**Required action:**
Return a copy of every line in the data below that contains "Silent".

Saved entries
★ ★ ★ ★ ★ ★ ★
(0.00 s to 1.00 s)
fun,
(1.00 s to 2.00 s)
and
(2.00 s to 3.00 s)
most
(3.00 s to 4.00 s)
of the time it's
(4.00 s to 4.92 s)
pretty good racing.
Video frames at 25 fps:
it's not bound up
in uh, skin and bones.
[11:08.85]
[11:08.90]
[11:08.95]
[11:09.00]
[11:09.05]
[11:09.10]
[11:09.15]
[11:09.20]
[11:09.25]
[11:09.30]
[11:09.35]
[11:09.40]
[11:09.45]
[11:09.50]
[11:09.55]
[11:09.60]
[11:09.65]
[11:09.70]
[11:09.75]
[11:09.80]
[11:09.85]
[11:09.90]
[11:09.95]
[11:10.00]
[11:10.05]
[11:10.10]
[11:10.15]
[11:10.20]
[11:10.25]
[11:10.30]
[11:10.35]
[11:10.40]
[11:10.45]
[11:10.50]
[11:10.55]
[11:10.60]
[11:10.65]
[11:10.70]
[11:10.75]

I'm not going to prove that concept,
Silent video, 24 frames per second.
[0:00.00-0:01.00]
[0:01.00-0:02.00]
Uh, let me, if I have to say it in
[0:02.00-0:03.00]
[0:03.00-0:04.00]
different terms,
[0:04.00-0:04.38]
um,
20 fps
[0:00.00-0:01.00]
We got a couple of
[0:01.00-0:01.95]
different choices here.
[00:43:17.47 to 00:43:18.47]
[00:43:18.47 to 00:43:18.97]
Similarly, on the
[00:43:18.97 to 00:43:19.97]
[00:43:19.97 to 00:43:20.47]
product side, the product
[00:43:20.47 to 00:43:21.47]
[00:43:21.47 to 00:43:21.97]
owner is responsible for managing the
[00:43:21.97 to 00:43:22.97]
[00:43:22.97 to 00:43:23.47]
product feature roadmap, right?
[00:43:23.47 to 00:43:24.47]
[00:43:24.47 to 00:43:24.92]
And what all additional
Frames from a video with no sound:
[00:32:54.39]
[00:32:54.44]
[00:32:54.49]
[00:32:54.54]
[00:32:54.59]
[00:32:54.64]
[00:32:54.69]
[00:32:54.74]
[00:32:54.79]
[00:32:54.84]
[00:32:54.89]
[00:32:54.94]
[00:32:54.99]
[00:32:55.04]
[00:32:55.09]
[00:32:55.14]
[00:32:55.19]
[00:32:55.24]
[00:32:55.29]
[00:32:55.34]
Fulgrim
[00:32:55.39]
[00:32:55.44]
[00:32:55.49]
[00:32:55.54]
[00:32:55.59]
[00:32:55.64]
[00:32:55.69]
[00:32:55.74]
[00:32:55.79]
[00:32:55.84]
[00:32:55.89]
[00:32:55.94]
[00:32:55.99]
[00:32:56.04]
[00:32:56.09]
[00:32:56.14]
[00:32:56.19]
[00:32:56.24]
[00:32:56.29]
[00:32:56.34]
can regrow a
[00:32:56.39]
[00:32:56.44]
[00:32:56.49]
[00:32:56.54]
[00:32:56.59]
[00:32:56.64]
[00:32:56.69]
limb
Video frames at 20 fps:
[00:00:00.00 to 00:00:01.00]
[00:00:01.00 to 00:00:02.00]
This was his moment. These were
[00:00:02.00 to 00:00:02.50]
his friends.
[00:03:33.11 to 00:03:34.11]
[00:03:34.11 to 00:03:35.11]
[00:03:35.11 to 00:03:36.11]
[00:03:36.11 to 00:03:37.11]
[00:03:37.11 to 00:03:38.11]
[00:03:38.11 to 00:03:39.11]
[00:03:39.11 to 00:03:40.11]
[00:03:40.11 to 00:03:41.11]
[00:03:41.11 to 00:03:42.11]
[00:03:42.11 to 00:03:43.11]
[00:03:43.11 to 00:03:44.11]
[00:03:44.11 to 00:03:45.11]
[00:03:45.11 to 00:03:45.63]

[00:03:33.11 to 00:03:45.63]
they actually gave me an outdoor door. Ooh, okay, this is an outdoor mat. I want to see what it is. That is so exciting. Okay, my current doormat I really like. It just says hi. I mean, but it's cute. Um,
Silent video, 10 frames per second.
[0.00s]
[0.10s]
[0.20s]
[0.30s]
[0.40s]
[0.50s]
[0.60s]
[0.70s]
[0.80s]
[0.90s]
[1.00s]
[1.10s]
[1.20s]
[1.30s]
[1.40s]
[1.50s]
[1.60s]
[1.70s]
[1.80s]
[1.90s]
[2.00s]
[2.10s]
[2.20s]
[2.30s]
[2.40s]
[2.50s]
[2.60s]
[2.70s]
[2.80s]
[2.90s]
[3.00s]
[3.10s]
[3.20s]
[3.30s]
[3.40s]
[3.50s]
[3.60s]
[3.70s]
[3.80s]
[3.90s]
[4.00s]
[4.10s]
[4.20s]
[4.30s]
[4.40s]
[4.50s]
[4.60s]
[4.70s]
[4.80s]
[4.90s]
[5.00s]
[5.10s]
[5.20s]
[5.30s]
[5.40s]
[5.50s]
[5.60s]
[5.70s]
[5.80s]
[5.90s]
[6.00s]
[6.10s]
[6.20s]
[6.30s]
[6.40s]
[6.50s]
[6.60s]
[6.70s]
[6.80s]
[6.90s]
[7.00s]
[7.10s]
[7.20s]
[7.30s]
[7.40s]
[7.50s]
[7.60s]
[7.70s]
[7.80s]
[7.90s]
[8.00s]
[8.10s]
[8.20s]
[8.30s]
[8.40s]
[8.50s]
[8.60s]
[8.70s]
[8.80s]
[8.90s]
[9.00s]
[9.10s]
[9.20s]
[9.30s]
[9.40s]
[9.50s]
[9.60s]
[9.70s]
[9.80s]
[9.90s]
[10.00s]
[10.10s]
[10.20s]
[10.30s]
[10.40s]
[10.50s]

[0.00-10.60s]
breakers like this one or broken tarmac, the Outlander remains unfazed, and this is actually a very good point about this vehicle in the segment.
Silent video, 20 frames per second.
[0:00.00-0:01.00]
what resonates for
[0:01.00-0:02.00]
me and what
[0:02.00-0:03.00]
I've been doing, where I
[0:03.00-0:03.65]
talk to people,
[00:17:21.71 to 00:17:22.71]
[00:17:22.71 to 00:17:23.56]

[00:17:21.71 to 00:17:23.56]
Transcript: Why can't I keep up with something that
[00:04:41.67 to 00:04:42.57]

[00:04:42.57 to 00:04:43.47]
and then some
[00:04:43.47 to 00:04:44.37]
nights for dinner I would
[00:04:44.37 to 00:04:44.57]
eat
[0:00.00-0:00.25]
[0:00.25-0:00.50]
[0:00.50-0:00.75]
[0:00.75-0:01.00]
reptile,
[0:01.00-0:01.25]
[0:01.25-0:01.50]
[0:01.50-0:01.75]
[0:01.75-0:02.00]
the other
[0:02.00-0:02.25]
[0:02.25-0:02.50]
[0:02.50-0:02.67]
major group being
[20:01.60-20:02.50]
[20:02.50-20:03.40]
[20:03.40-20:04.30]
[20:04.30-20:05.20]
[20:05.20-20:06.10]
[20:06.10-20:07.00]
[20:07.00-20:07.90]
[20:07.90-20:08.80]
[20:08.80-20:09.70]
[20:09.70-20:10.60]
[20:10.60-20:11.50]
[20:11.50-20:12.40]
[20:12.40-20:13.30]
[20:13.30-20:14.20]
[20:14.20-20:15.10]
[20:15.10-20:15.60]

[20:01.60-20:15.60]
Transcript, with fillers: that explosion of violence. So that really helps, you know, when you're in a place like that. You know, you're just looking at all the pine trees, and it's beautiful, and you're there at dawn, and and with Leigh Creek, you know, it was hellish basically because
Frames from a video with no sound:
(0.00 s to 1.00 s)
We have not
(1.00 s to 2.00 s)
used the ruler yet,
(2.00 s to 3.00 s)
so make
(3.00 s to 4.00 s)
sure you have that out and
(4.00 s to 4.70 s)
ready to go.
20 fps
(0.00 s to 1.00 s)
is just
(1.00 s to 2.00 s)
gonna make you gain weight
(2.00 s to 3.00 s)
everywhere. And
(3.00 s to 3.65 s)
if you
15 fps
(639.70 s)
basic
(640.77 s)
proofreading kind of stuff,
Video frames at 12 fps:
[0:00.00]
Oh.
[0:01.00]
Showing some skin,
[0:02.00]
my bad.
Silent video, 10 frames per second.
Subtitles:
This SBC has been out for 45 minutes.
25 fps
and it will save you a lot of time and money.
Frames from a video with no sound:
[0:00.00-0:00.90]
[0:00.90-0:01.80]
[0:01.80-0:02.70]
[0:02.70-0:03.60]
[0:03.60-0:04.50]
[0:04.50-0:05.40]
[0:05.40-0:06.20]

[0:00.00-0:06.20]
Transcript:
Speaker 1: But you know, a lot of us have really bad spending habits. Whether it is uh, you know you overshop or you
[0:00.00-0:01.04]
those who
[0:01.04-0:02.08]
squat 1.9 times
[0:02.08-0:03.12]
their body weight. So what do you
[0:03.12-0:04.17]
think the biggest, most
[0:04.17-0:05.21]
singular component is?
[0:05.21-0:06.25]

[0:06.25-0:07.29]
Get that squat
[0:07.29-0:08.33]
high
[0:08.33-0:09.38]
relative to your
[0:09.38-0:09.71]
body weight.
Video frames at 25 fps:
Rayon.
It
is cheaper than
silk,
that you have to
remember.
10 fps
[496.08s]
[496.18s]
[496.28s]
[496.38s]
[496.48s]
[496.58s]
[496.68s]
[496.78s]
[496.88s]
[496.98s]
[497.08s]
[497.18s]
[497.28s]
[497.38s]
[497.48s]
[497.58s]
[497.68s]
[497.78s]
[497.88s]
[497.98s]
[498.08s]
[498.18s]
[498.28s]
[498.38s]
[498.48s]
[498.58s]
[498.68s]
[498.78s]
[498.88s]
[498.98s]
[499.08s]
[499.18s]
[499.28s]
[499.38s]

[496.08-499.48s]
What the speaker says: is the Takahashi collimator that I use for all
★ ★ ★ ★ ★ ★ ★
**Finished task:**
Silent video, 24 frames per second.
Silent video, 10 frames per second.
Silent video, 20 frames per second.
Silent video, 10 frames per second.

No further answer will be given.